1

I am working on speaker identification project. To identify either speaker is same or not for different voice clips, i extract multiple features such as MFCC, tempo, chromagram,beat times, harmonic, percussive, melspectrogram, etc. Now i also want to find the pitch of a voice clip, to find the pitch i am using this code:

import librosa
y,sr = librosa.load('E:/Audio_clip/cant.wav')
S = np.abs(librosa.stft(y))
#print(S)
pitch, mag = librosa.piptrack(y=y, sr=sr, S=S)

But when i am printing pitch and mag output into my console, it gives me the same output for all clips and output is in 0 array list for both pitch and mag and also gives the error: 'NoneType' object is not iterable'

Can anybody suggest me where I am wrong or how can I find pitch of a voice clip ?

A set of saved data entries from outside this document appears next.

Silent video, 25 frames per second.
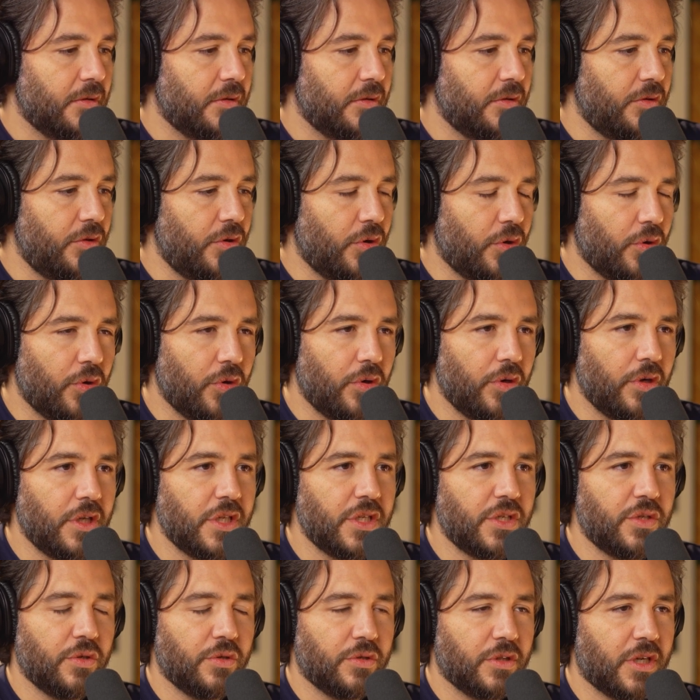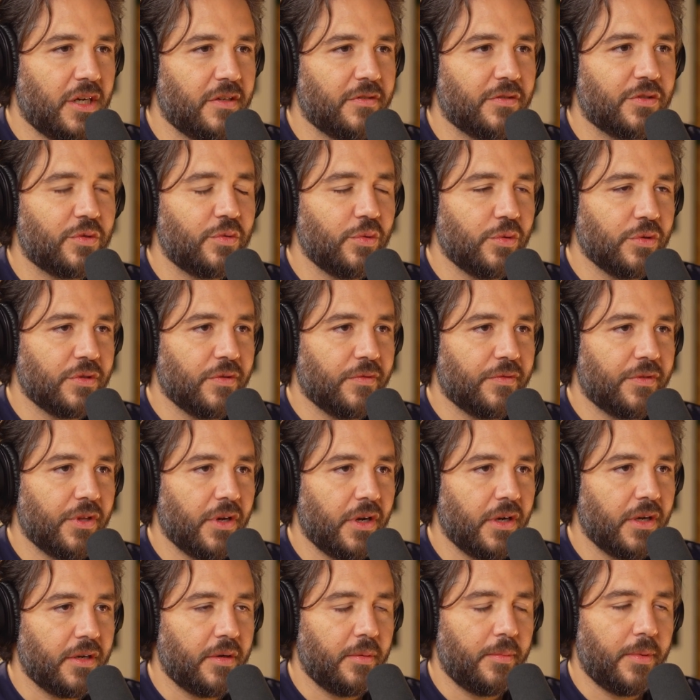noise or kind of schools of
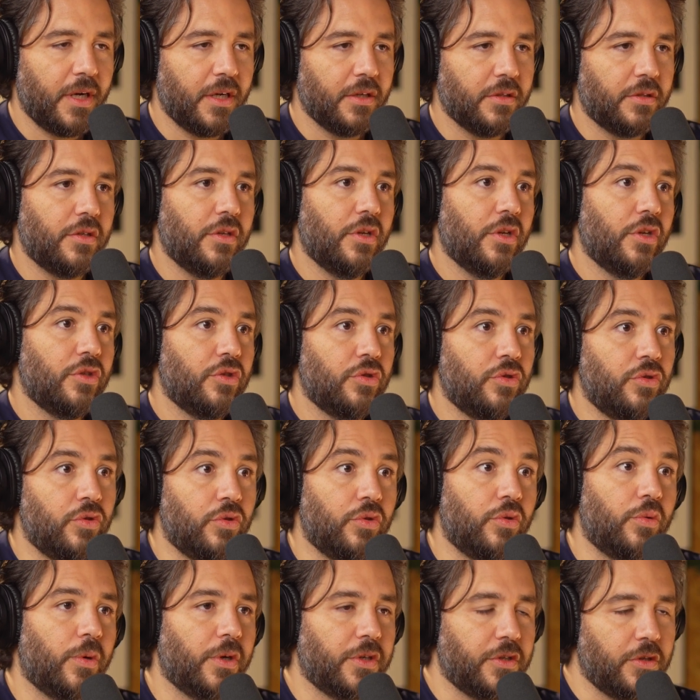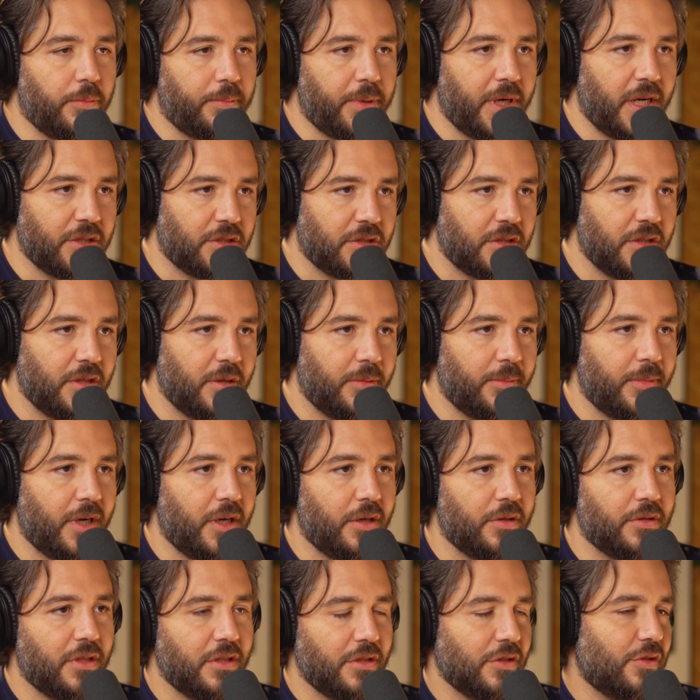thought about do what you're passionate
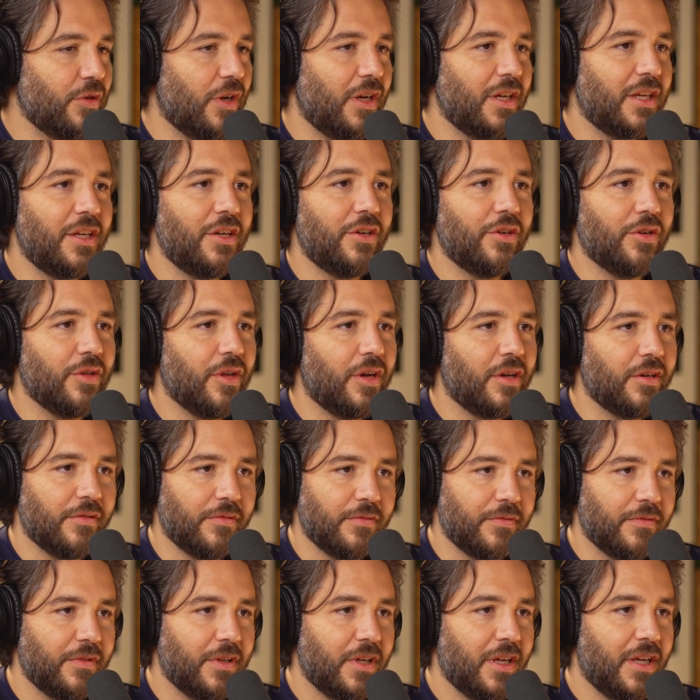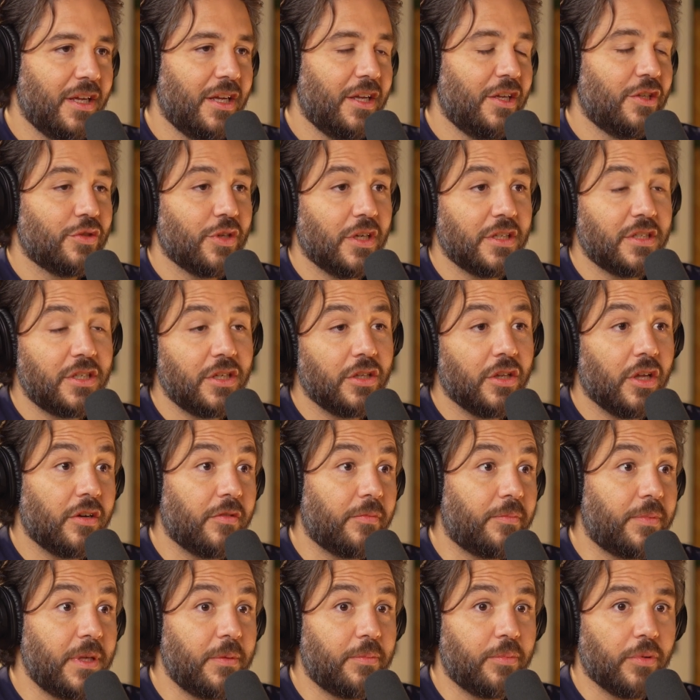about. And so I see a lot
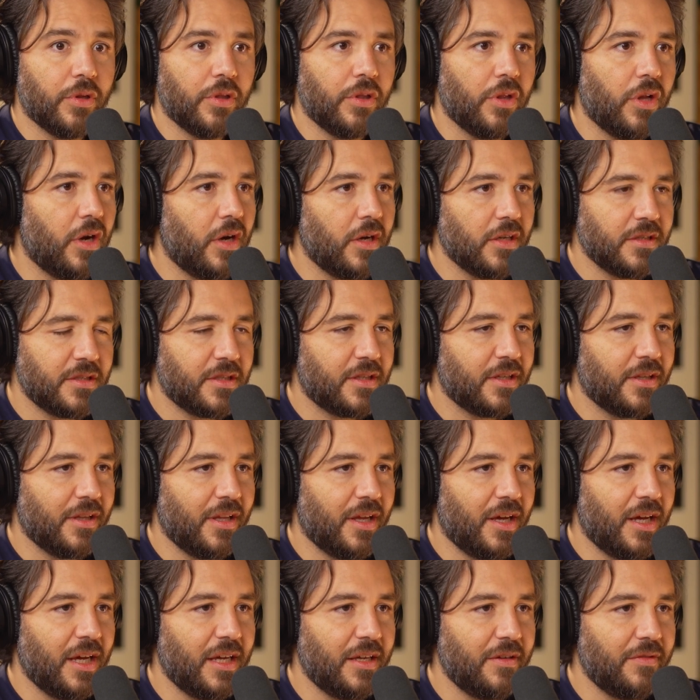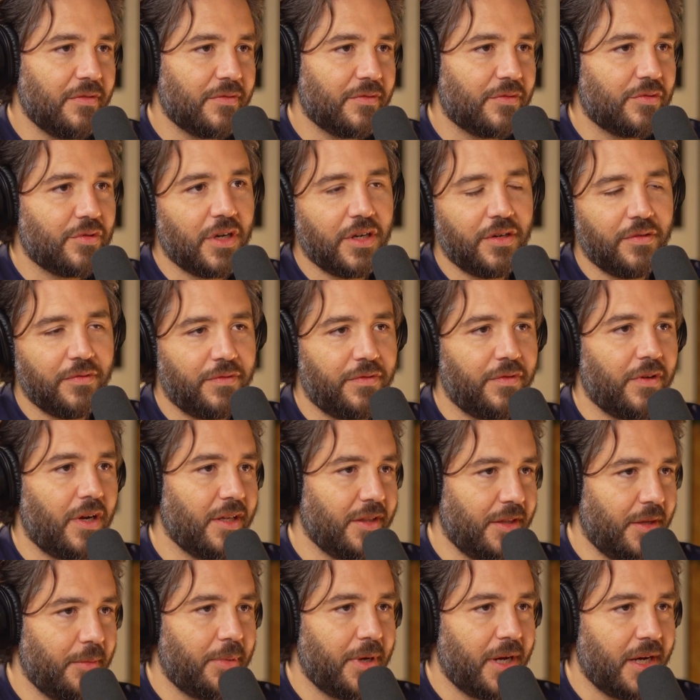of people lost in life trying to
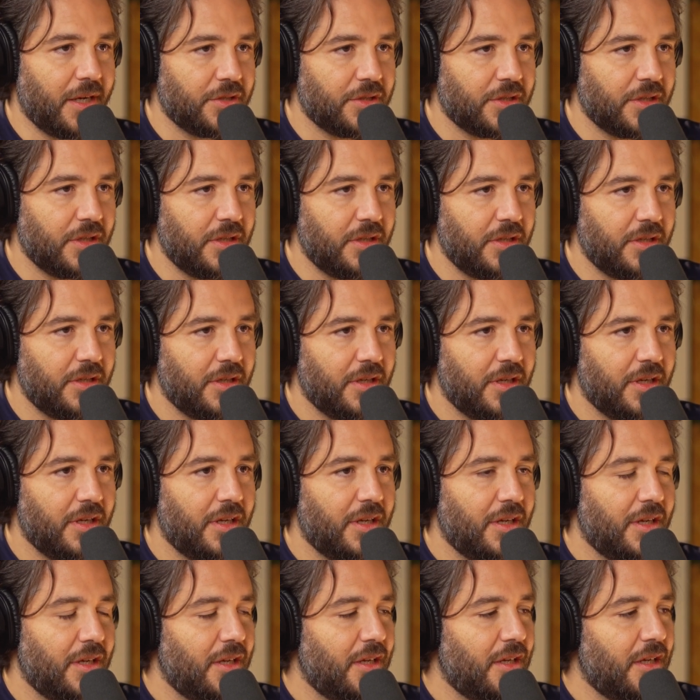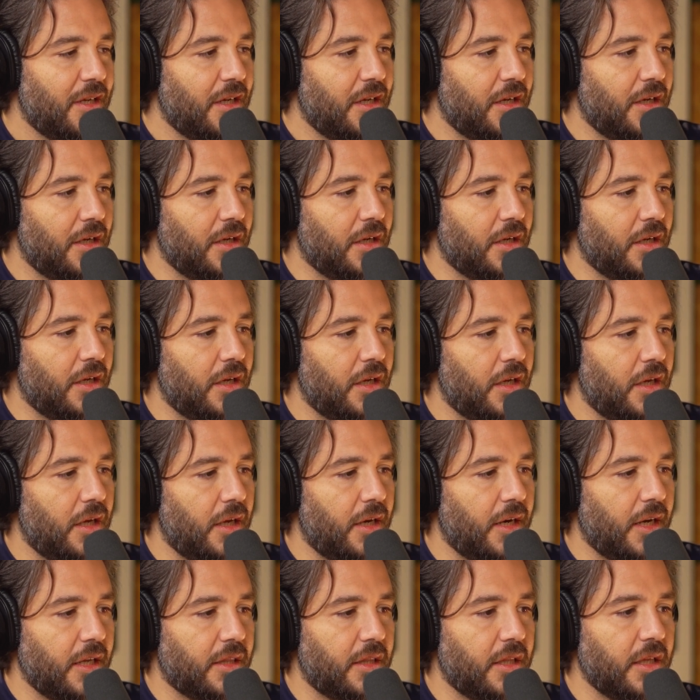find the passion.
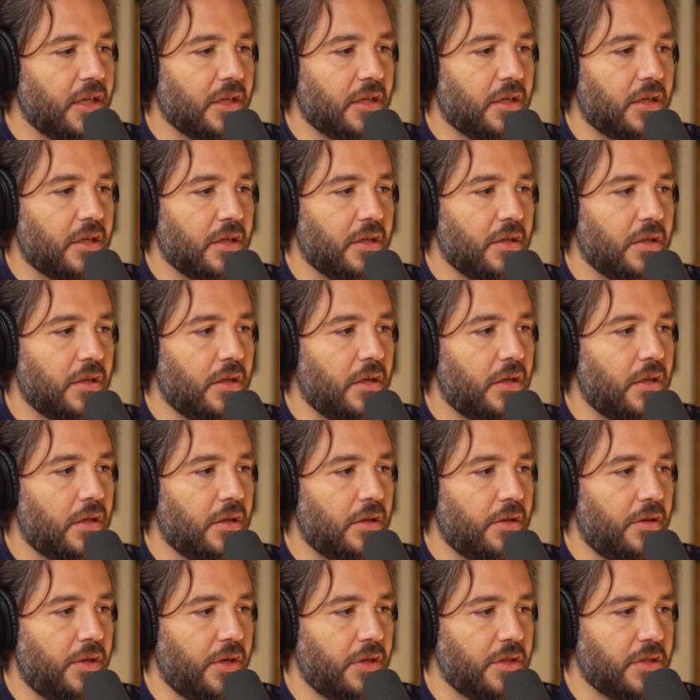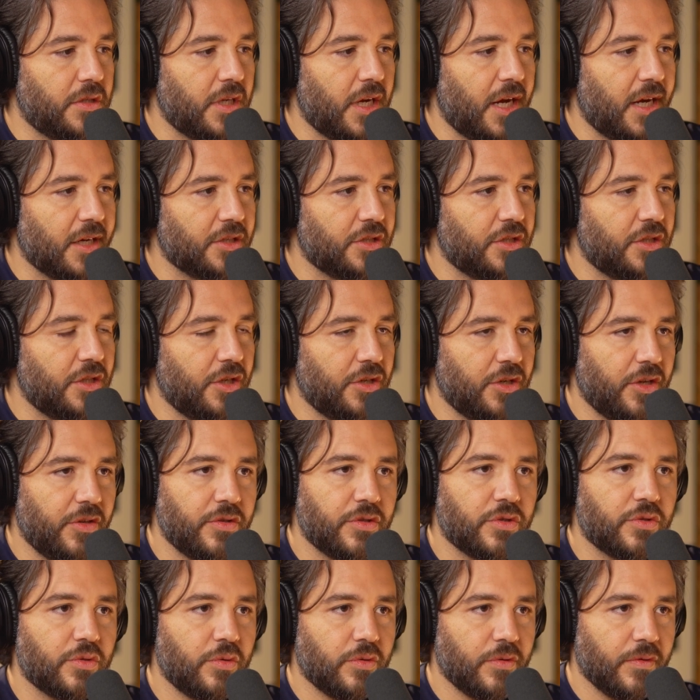And I think there's actually
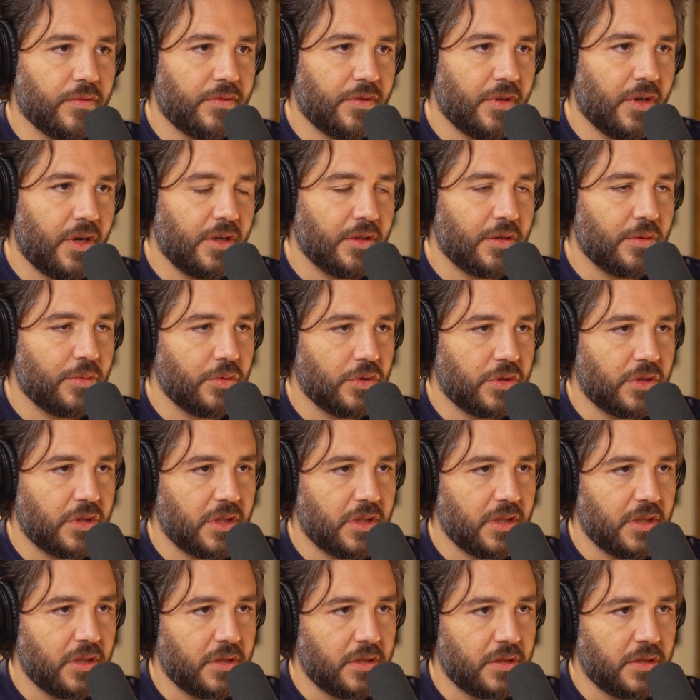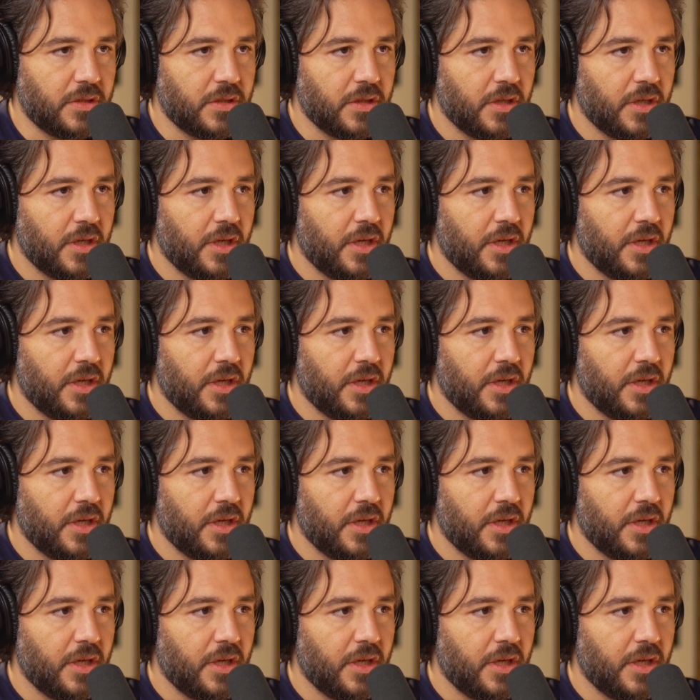another school of thought, which is,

Till now my plan to identification of a speaker is that, firstly I want to create a feature matrix of these features, after that i will use cosine similarity function to find the voice from same speaker or not. Is this good approach for speaker identification?

Sandeep
  • 369
  • 1
  • 5
  • 16

1 Answers1

0

Zeroes are expected in the beginning, you just do not print/draw the array properly. Some values inside are non-zero but they are pretty rare, see for details the topic on librosa group.

Also see Librosa pitch tracking - STFT and How to print the full NumPy array?

Nikolay Shmyrev
  • 24,897
  • 5
  • 43
  • 87